=== Work required ===
Return every entry exactly as written, with the pictures removed.

=== Source data ===
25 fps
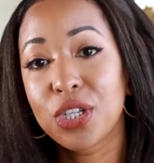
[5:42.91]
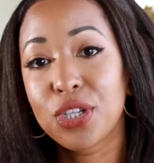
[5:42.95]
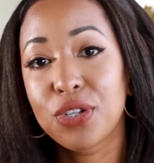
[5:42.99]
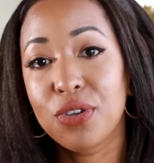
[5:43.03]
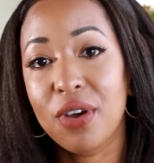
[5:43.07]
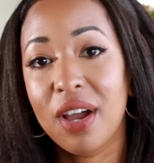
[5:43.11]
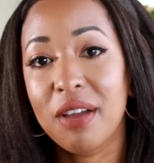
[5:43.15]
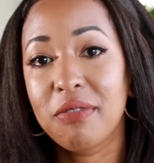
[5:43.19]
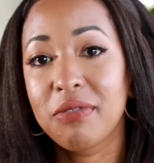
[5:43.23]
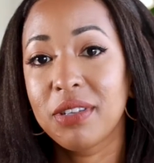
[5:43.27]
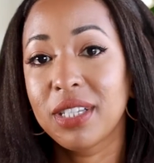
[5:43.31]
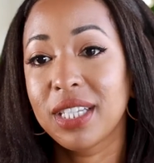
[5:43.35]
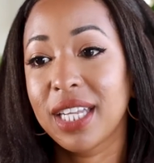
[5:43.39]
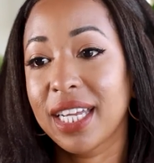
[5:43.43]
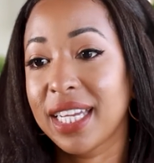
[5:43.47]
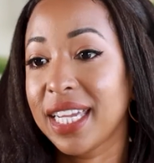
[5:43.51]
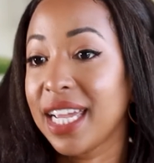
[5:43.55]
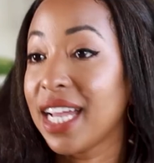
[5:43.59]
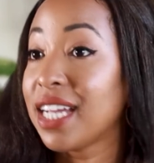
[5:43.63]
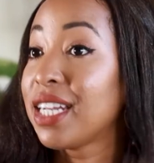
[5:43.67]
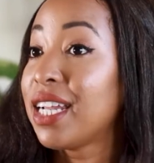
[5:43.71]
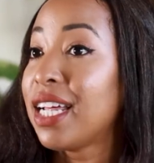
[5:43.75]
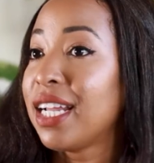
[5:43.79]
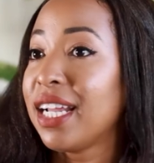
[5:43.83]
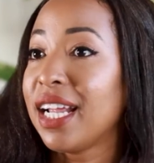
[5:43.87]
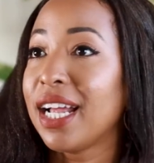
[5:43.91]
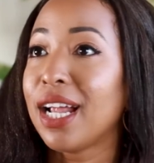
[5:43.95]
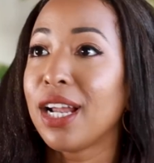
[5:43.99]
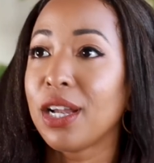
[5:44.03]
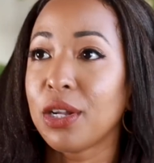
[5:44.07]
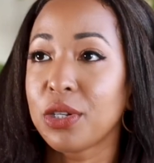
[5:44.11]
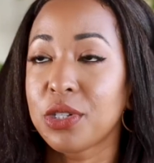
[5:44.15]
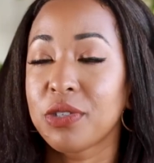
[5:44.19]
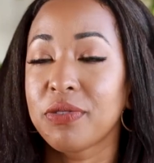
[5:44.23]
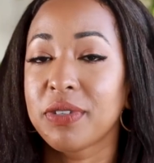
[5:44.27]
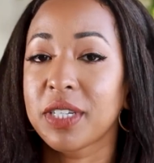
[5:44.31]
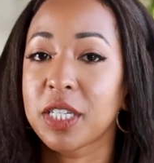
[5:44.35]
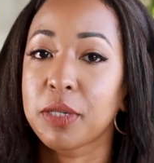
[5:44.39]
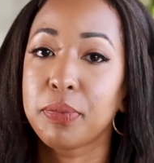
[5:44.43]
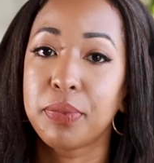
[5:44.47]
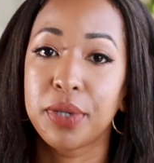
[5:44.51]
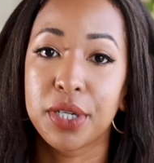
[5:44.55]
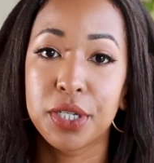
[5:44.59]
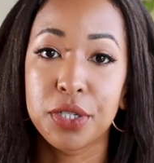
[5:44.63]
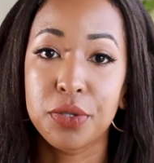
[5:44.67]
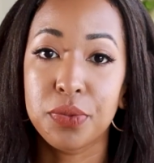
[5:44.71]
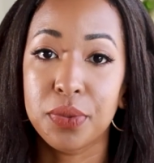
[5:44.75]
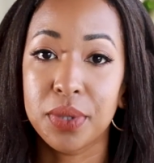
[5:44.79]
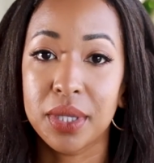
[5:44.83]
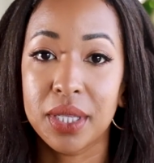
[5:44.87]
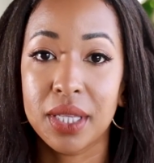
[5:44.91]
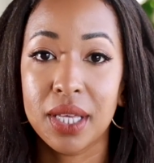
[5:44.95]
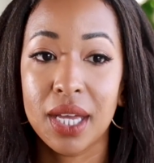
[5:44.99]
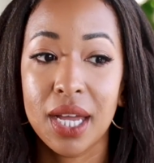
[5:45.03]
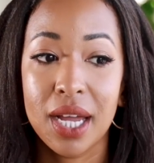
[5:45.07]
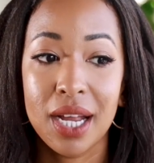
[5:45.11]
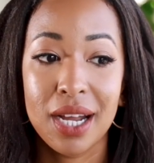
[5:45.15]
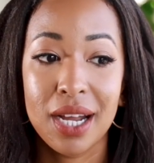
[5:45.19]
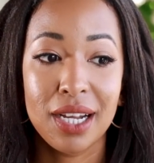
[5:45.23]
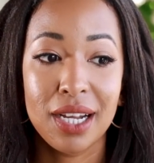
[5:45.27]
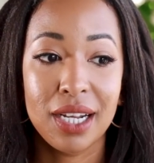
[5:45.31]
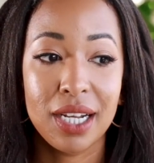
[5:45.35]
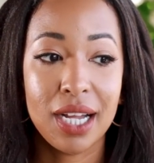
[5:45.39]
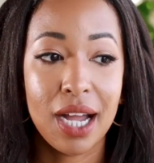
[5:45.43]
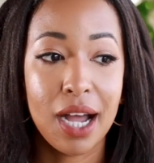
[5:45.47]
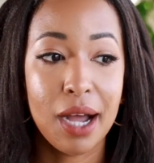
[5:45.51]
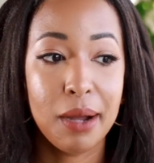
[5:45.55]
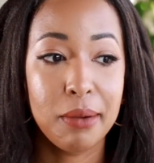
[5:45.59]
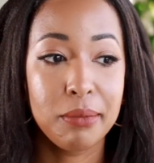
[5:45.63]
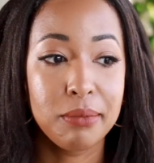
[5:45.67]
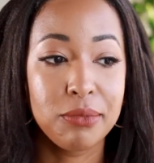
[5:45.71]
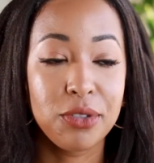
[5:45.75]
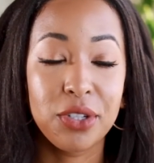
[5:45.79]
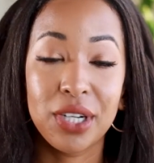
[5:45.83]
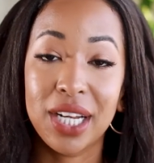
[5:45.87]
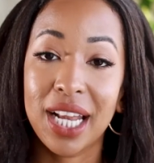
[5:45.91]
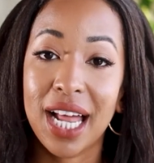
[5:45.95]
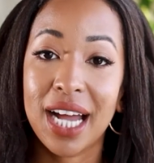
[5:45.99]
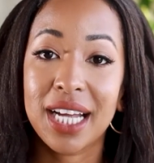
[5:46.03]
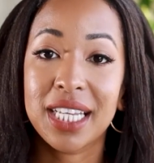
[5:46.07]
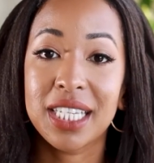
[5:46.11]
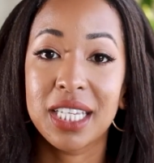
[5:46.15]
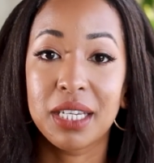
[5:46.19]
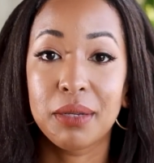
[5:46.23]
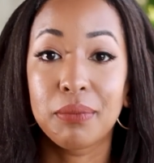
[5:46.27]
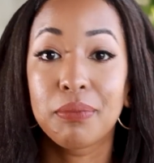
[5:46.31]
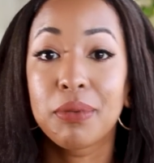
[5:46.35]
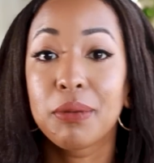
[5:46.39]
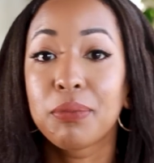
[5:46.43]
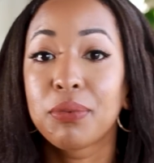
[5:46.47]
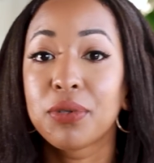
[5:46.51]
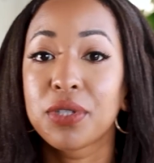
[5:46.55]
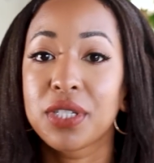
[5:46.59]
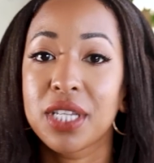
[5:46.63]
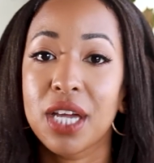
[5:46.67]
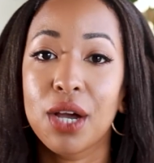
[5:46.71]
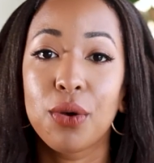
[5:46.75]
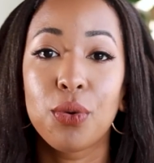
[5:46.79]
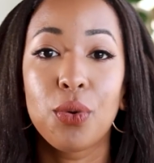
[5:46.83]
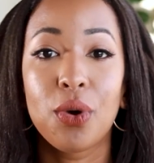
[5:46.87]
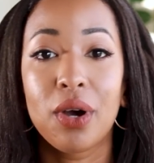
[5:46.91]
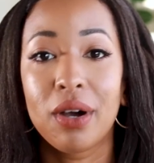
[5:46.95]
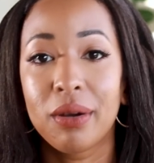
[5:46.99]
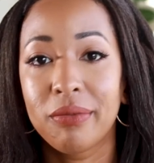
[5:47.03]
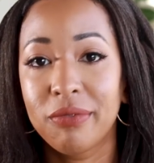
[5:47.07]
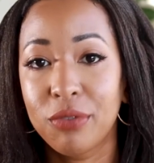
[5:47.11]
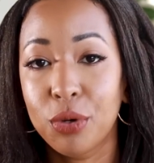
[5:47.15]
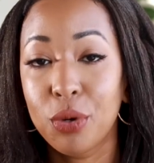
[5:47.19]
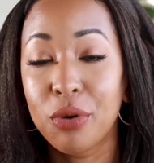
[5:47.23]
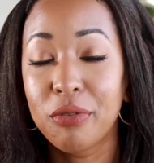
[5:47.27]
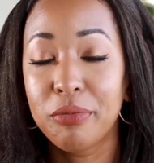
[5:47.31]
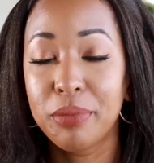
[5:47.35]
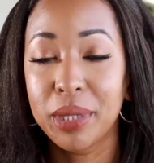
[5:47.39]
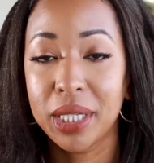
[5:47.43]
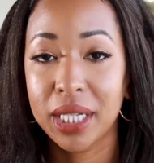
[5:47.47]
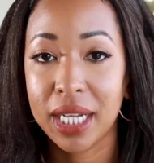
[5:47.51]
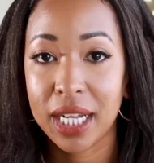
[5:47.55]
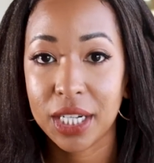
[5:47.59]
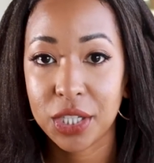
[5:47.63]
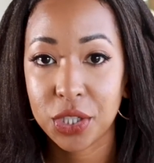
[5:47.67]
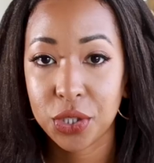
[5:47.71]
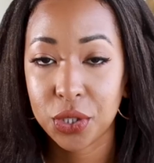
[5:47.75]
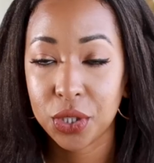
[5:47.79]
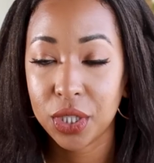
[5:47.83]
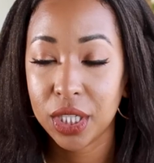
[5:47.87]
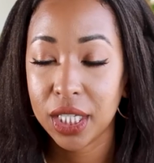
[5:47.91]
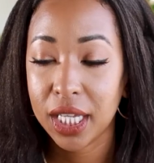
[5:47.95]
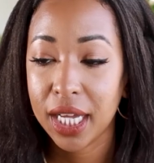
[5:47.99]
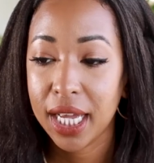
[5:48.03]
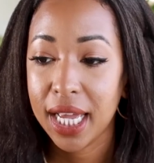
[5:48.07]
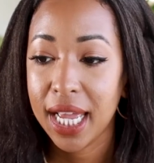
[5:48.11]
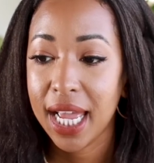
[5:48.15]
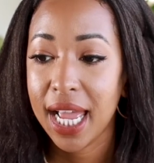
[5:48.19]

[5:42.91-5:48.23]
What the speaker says: So I felt like he had a lot of experience with relaxing people's hair who have been natural.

=== Exercise answer ===
25 fps
[5:42.91]
[5:42.95]
[5:42.99]
[5:43.03]
[5:43.07]
[5:43.11]
[5:43.15]
[5:43.19]
[5:43.23]
[5:43.27]
[5:43.31]
[5:43.35]
[5:43.39]
[5:43.43]
[5:43.47]
[5:43.51]
[5:43.55]
[5:43.59]
[5:43.63]
[5:43.67]
[5:43.71]
[5:43.75]
[5:43.79]
[5:43.83]
[5:43.87]
[5:43.91]
[5:43.95]
[5:43.99]
[5:44.03]
[5:44.07]
[5:44.11]
[5:44.15]
[5:44.19]
[5:44.23]
[5:44.27]
[5:44.31]
[5:44.35]
[5:44.39]
[5:44.43]
[5:44.47]
[5:44.51]
[5:44.55]
[5:44.59]
[5:44.63]
[5:44.67]
[5:44.71]
[5:44.75]
[5:44.79]
[5:44.83]
[5:44.87]
[5:44.91]
[5:44.95]
[5:44.99]
[5:45.03]
[5:45.07]
[5:45.11]
[5:45.15]
[5:45.19]
[5:45.23]
[5:45.27]
[5:45.31]
[5:45.35]
[5:45.39]
[5:45.43]
[5:45.47]
[5:45.51]
[5:45.55]
[5:45.59]
[5:45.63]
[5:45.67]
[5:45.71]
[5:45.75]
[5:45.79]
[5:45.83]
[5:45.87]
[5:45.91]
[5:45.95]
[5:45.99]
[5:46.03]
[5:46.07]
[5:46.11]
[5:46.15]
[5:46.19]
[5:46.23]
[5:46.27]
[5:46.31]
[5:46.35]
[5:46.39]
[5:46.43]
[5:46.47]
[5:46.51]
[5:46.55]
[5:46.59]
[5:46.63]
[5:46.67]
[5:46.71]
[5:46.75]
[5:46.79]
[5:46.83]
[5:46.87]
[5:46.91]
[5:46.95]
[5:46.99]
[5:47.03]
[5:47.07]
[5:47.11]
[5:47.15]
[5:47.19]
[5:47.23]
[5:47.27]
[5:47.31]
[5:47.35]
[5:47.39]
[5:47.43]
[5:47.47]
[5:47.51]
[5:47.55]
[5:47.59]
[5:47.63]
[5:47.67]
[5:47.71]
[5:47.75]
[5:47.79]
[5:47.83]
[5:47.87]
[5:47.91]
[5:47.95]
[5:47.99]
[5:48.03]
[5:48.07]
[5:48.11]
[5:48.15]
[5:48.19]

[5:42.91-5:48.23]
What the speaker says: So I felt like he had a lot of experience with relaxing people's hair who have been natural.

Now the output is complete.